Problem to work on
Begin at the line that holds "[00:00:09.00 to 00:00:09.90]" and retype every line through the end of the material, both included. Leave out the pictures.

Given entries
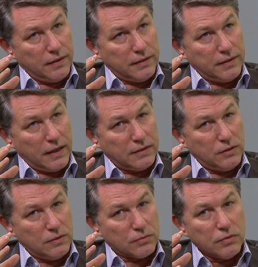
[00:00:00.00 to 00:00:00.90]
that
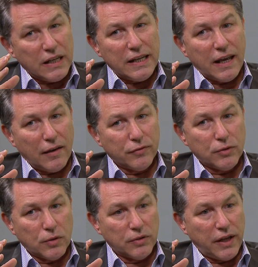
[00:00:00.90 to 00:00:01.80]
you really have
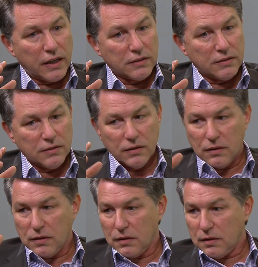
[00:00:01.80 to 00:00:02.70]
to connect
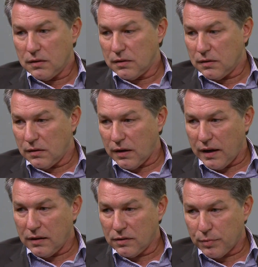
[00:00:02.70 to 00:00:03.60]
the
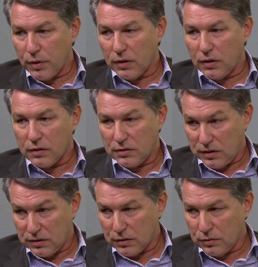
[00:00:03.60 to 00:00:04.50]
end product
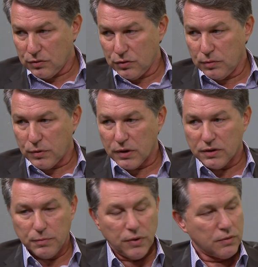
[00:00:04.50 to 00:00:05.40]
and the consumer
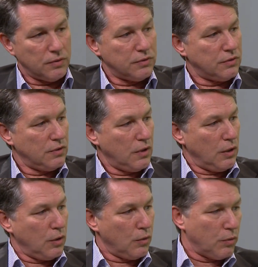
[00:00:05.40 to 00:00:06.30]
experience
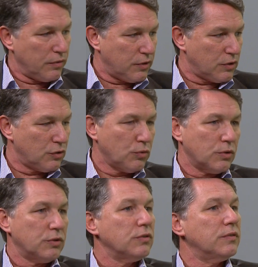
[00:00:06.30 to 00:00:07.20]
with the
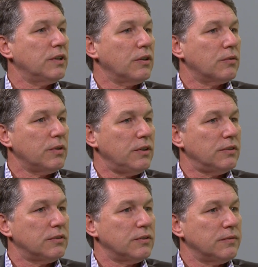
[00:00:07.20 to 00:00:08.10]
source of the
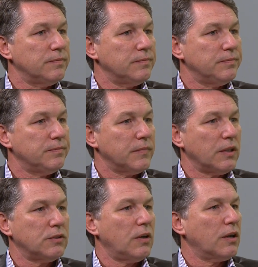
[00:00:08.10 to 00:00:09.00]
ingredients. Mm.
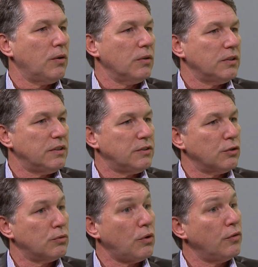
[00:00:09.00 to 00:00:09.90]
And so I call it it's a
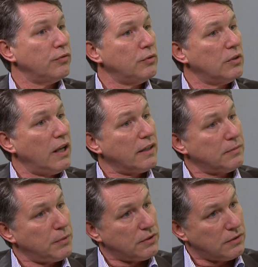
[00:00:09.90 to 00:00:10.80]
grove to
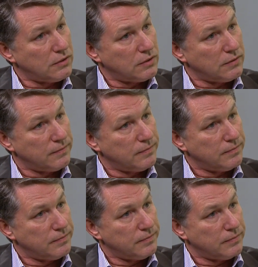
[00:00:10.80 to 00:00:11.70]
glass business. Mm
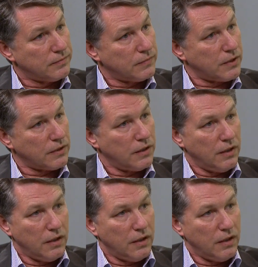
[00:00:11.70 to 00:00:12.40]
-hmm. Right?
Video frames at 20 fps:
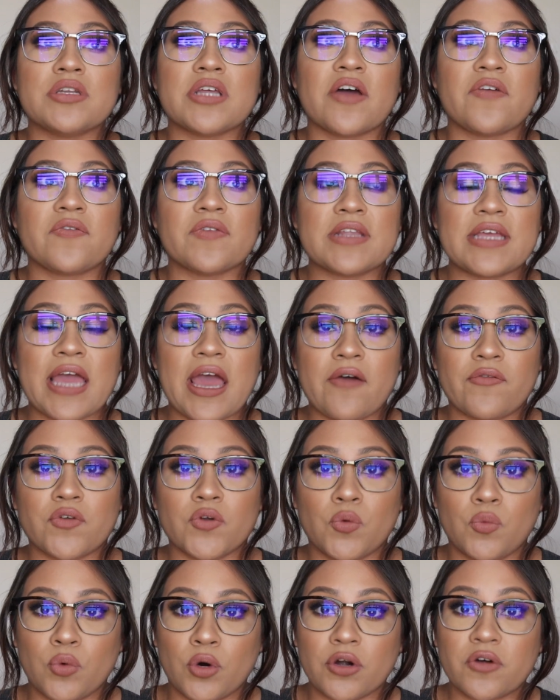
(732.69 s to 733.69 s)
You definitely
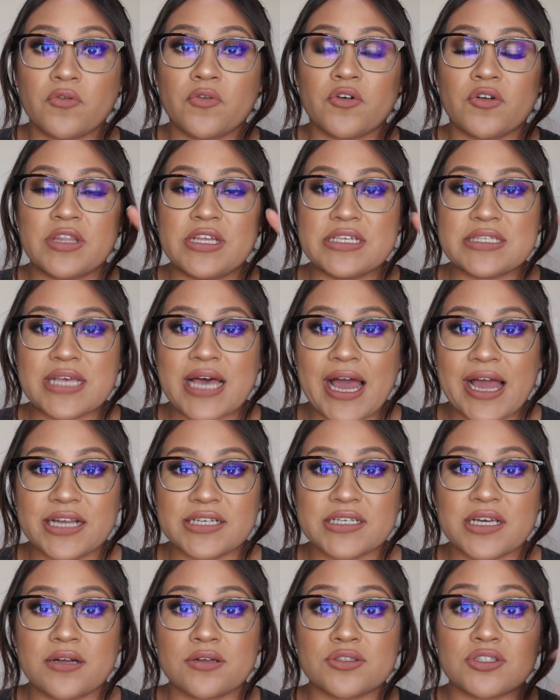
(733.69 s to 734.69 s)
have to work for these
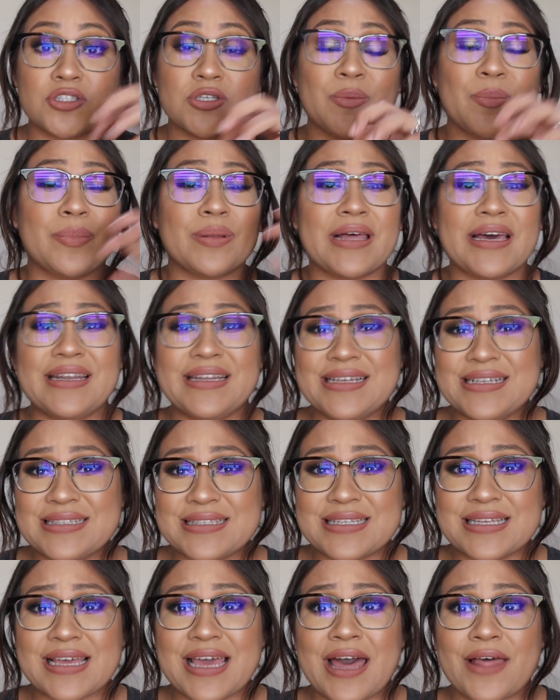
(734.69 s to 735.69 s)
eyeshadows to blend
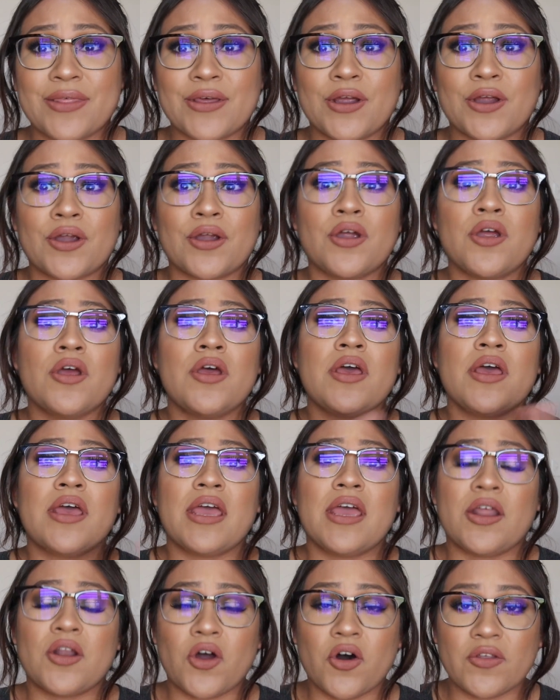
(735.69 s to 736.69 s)
in together
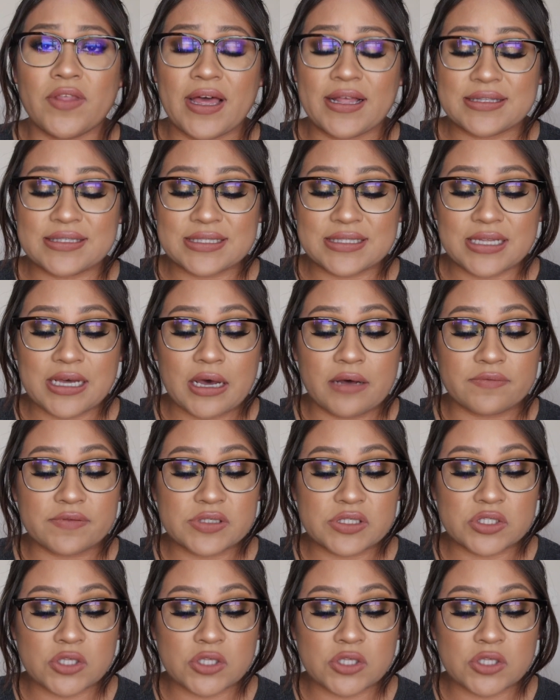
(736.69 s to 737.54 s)
and all that stuff.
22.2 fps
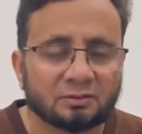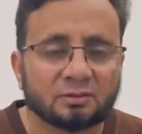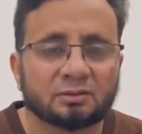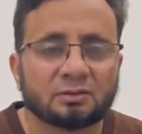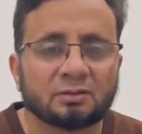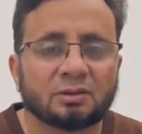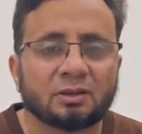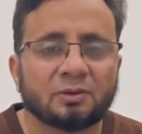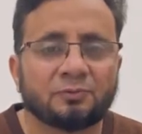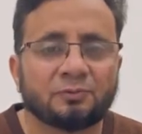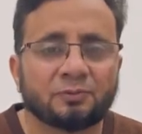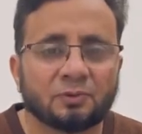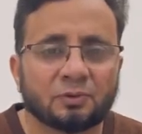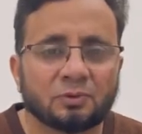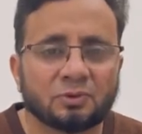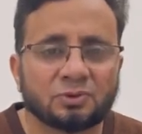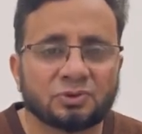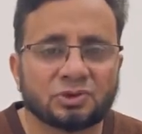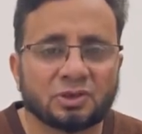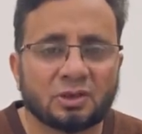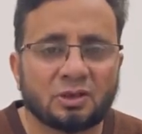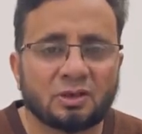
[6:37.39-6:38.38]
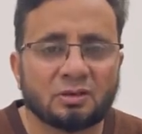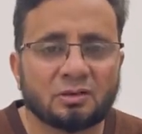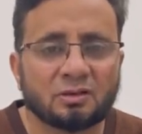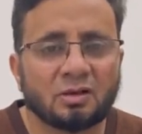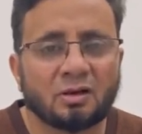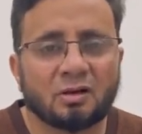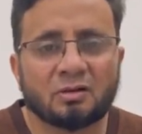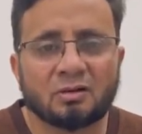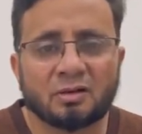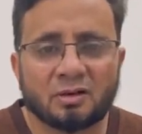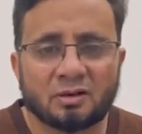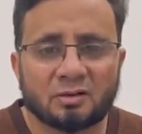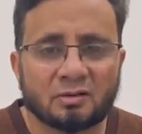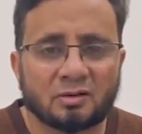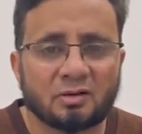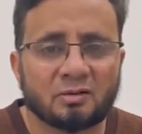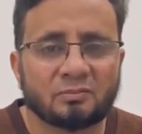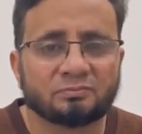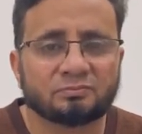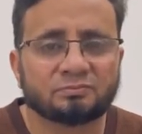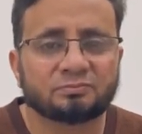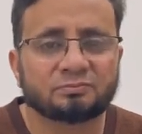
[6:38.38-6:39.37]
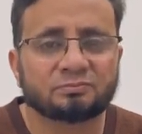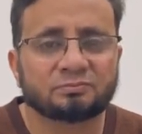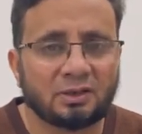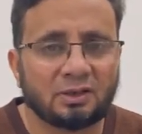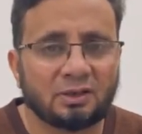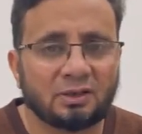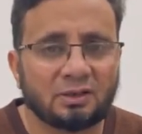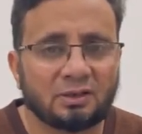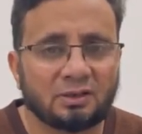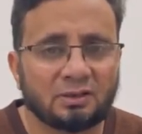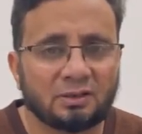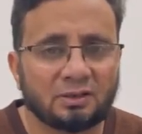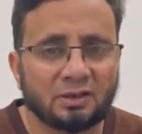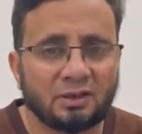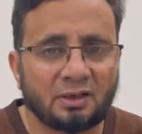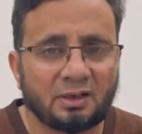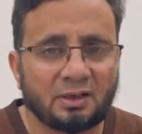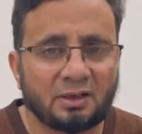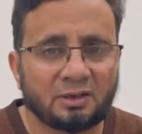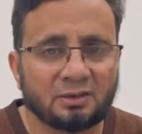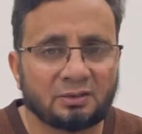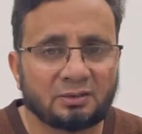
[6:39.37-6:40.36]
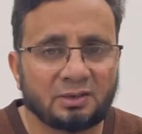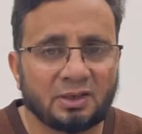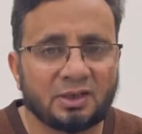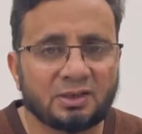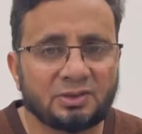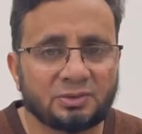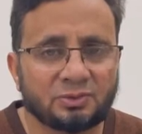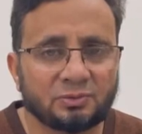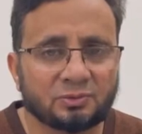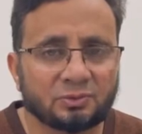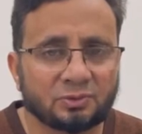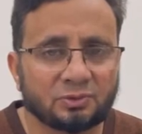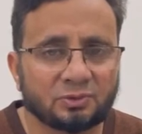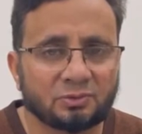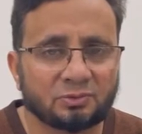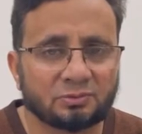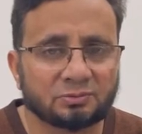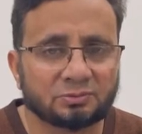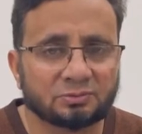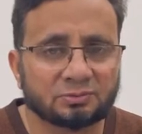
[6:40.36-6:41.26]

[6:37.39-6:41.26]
the flowchart or diagram are and that you know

Response below
[00:00:09.00 to 00:00:09.90]
And so I call it it's a
[00:00:09.90 to 00:00:10.80]
grove to
[00:00:10.80 to 00:00:11.70]
glass business. Mm
[00:00:11.70 to 00:00:12.40]
-hmm. Right?
Video frames at 20 fps:
(732.69 s to 733.69 s)
You definitely
(733.69 s to 734.69 s)
have to work for these
(734.69 s to 735.69 s)
eyeshadows to blend
(735.69 s to 736.69 s)
in together
(736.69 s to 737.54 s)
and all that stuff.
22.2 fps
[6:37.39-6:38.38]
[6:38.38-6:39.37]
[6:39.37-6:40.36]
[6:40.36-6:41.26]

[6:37.39-6:41.26]
the flowchart or diagram are and that you know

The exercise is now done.